Лещинский опустил голову, потер виски, затем взъерошил волосы. Он чувствовал, как капли пота скатываются, щекоча, по шее и спине.

– Костик, что случилось? – участливо поинтересовался профессор. – Вам нездоровится?

– Нет, Аркадий Семенович, со мной все в порядке, – ответил Лещинский сквозь зубы. – Пиво нагрелось и выдохлось. Но, пожалуй, теперь я вижу финал нашей космической оперы.

– Да-да? – Семеныч подтянул к себе блокнот и взялся за авторучку.

Лещинский посмотрел на профессора, на Гарреля и на Тарбака, бросил взгляд на хмурую Старшую, затем, неспешно дирижируя указательным пальцем, проговорил:

– В конце появляется Тарбак. Оказывается, он все время наблюдал за Колонией, не вмешиваясь в ее жизнь. Тарбак активирует систему орбитальных мазеров, поскольку знает, что их излучение привлечет внимание фагов. Чтобы как можно больше обитателей Колонии были проглочены этими тварями, Тарбак направляет мазеры на центр поселения.

– А дальше? – В глазах Семеныча читалось удивление.

– Дальше, – Лещинский поднял руки, – занавес! – и плавно опустил руки на стол.

Тарбак хлопнул жабрами. Старшая положила руки на спинку кресла первого ряда и по-детски пристроила на них голову.

Профессор прокашлялся и спросил вкрадчивым голосом:

– Константин, а вам не кажется, что это будет неоправданно жестокий финал?

Лещинский пожал плечами:

– Жестоко? Спросите у него, – кивок в сторону Тарбака. – Давайте будем честными. Я вас прошу, коллеги. Пусть каждый сыграет свою роль, и круг замкнется.

Повисла тишина. Неизвестно, сколько бы длилось молчание, если бы Оксанка, о которой все уже забыли, не потребовала:

– Я хочу репетировать.

И тогда Гаррель торопливо поинтересовался:

– Так что же мы решили насчет фагов?

– У меня пиво закончилось, – бросил в ответ Лещинский.

– И у меня, – поглаживая брюшко, подхватил профессор.

Лещинский посмотрел в зал.

– Тарбак, будь любезен, принеси две кружки светлого и кружку хлебной.

Тарбак без разговоров встал и пошаркал к выходу. Старшая укоризненно поглядела на Лещинского, а тот уже повернулся к девочке:

– Младшая, валяй – выходи на середину сцены.

Оксанка спрыгнула с табурета и влезла на сцену. В свете ламп она растерялась, принялась оглядываться, щурясь.

– То, что нужно, – мрачно одобрил Лещинский. – Твоя реплика: «Останови это, Тарбак! Хватит!» Кричать нужно со слезой в голосе, потому что вокруг тебя бушует пламя, рушатся дома и умирают родные тебе люди. Давай, Младшая! Кричи так, понимая, что это лысое чучело – чудовище и фанатик, которому плевать на твои слезы, и что он тебя не услышит. «Останови это, Тарбак! Хватит!» Кричи, как в последний раз, потому что это и есть – твой последний крик.

Оксанка прижала к лицу кулаки и вдруг расплакалась.

– Придууурок… – протянула, глядя в потолок, Старшая.

5

Майк Дремлющий Ветер вертел в руках деревянный обруч, на который была натянута паутина из суровых ниток. В паутине имелось отверстие, и сквозь него Майк бросал взгляд то на Сферу в ночном небе, то на фосфоресцирующие соцветия мухоловок, то на крыльцо Санатории, на которое вышли выкурить по трубке Лещинский и Семеныч.

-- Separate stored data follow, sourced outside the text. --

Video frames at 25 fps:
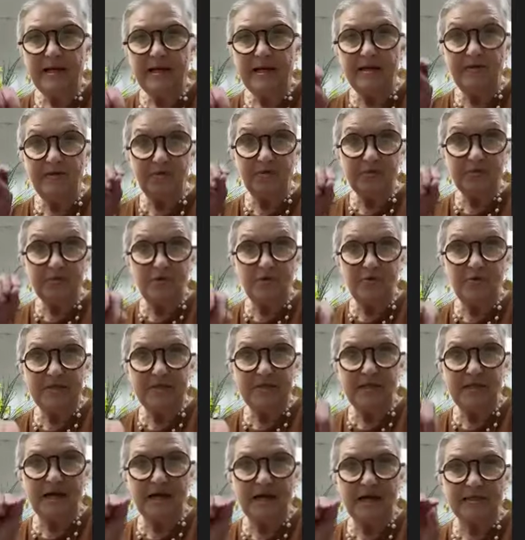And so you
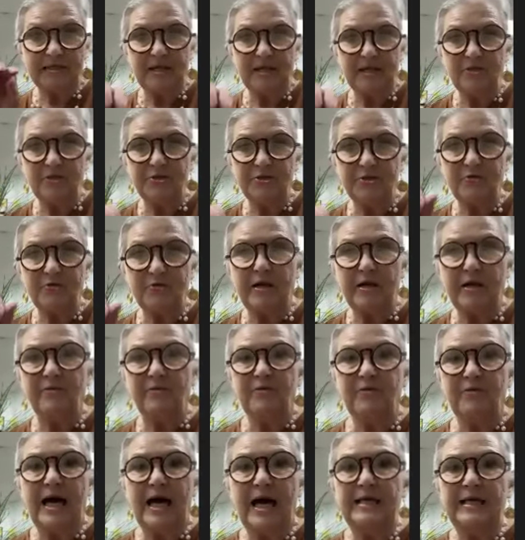see like the little strike
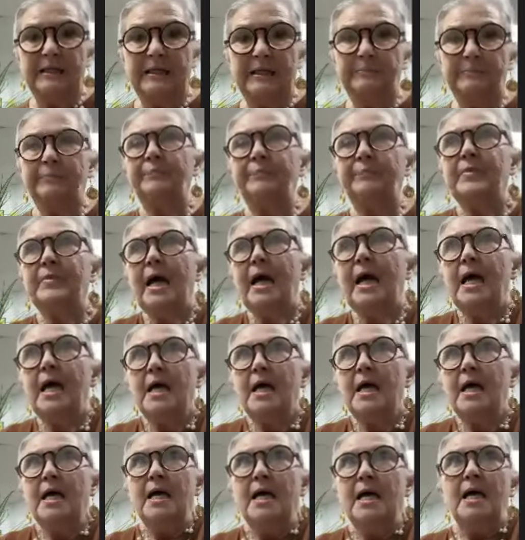of lightning.
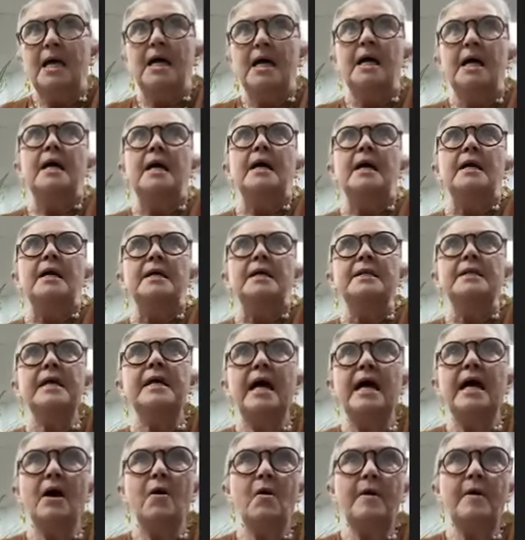
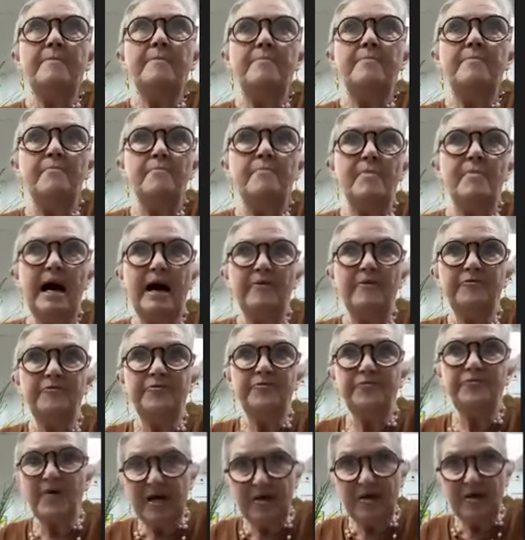Now, my
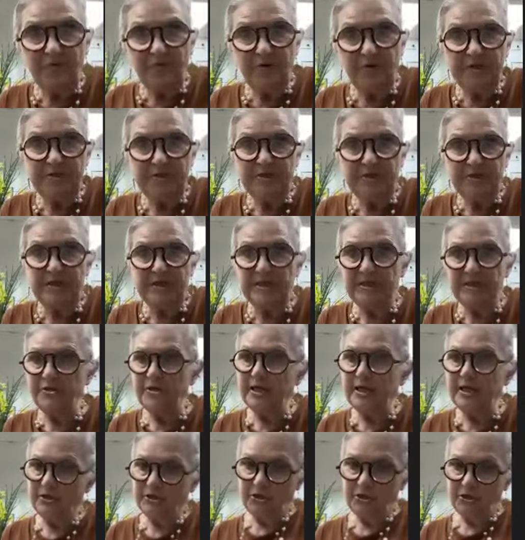favorite
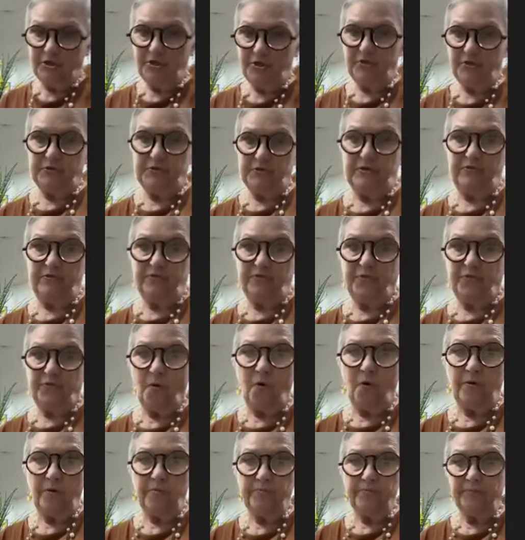thing to use it
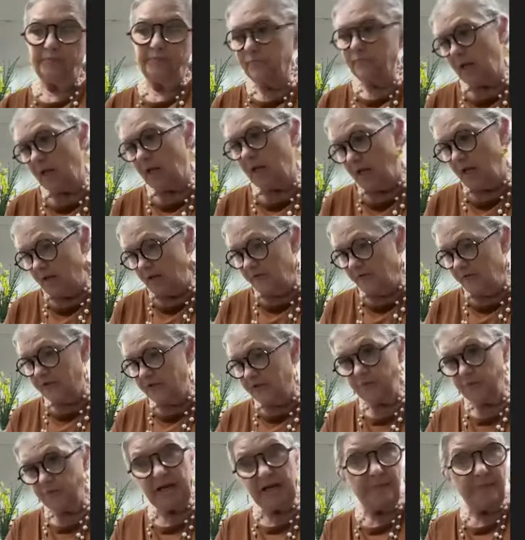for,
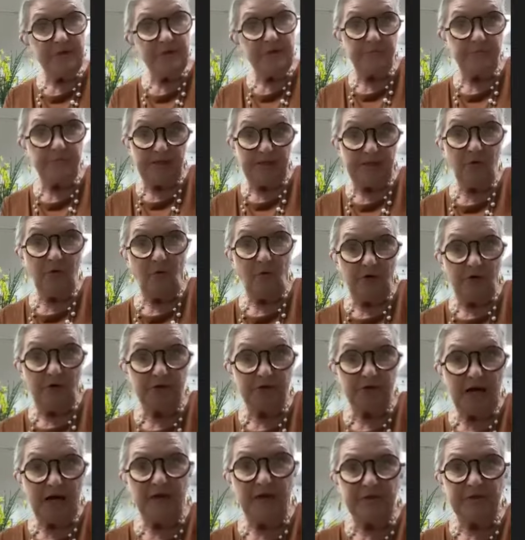this one happened to be the
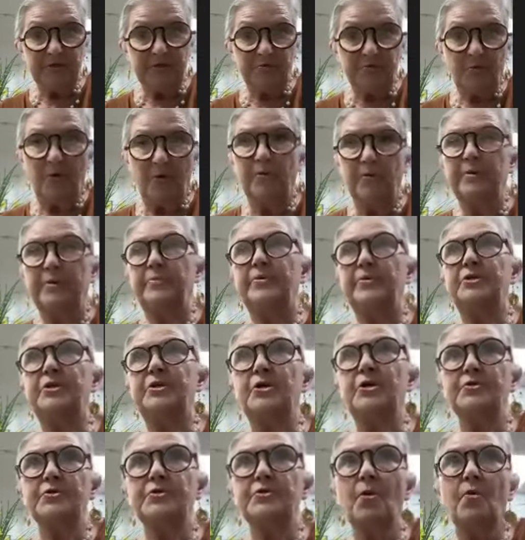orange light, and this is what we would
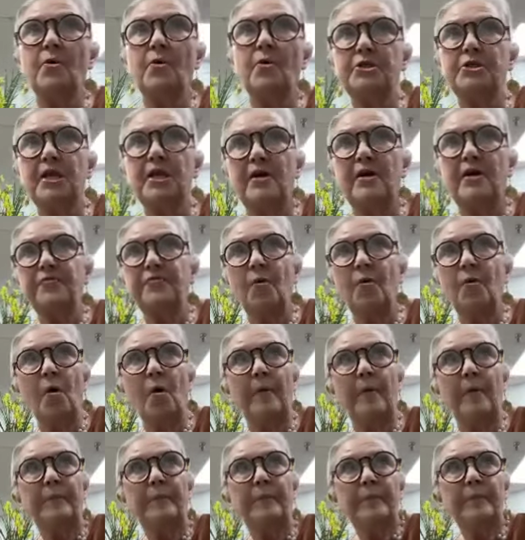use the orange light
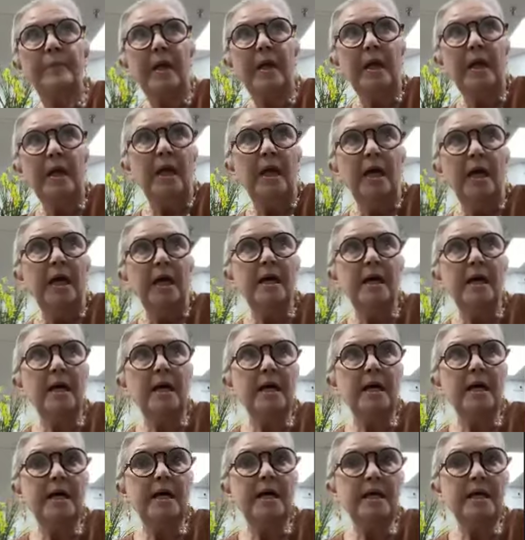for,
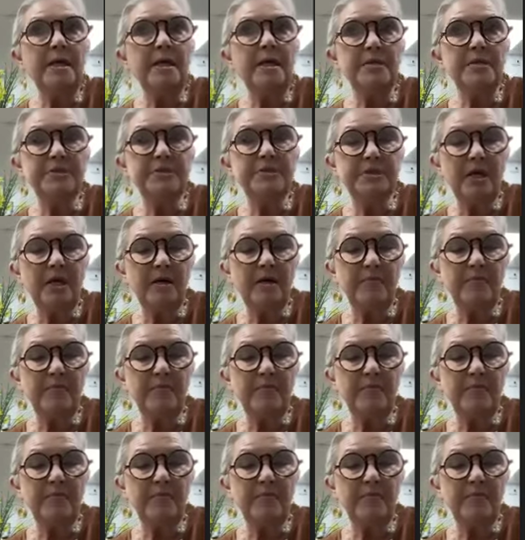is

– Смотрите, что я написал, – Лещинский закусил мундштук уголком рта, раскрыл блокнот: – «Фаг – внешне похож на сочащийся обрубок дождевого червя. Кожистая мембрана натянута до прозрачности. Плоть из желатина. Пульсируют внутренние органы. Видно, как трепещут артерии, по которым течет черная кровь». Далее, – Лещинский стал загибать пальцы, а Семеныч – угукать и кивать: – «Фаг – пришел из ниоткуда. Забрал в никуда. Движимый вечным голодом…» Так ведь? «Необоримый. Лишенный сочувствия и страха». Все верно?

– Да-да, – Семеныч выдохнул облако дыма. – Никаких противоречий, коллега, я не вижу.

– Дальше: «Слепое, глухое, бездумное», да? «Фактически – пасть, которая выворачивается, выворачивается, выворачивается». Ну, вы в курсе, верно?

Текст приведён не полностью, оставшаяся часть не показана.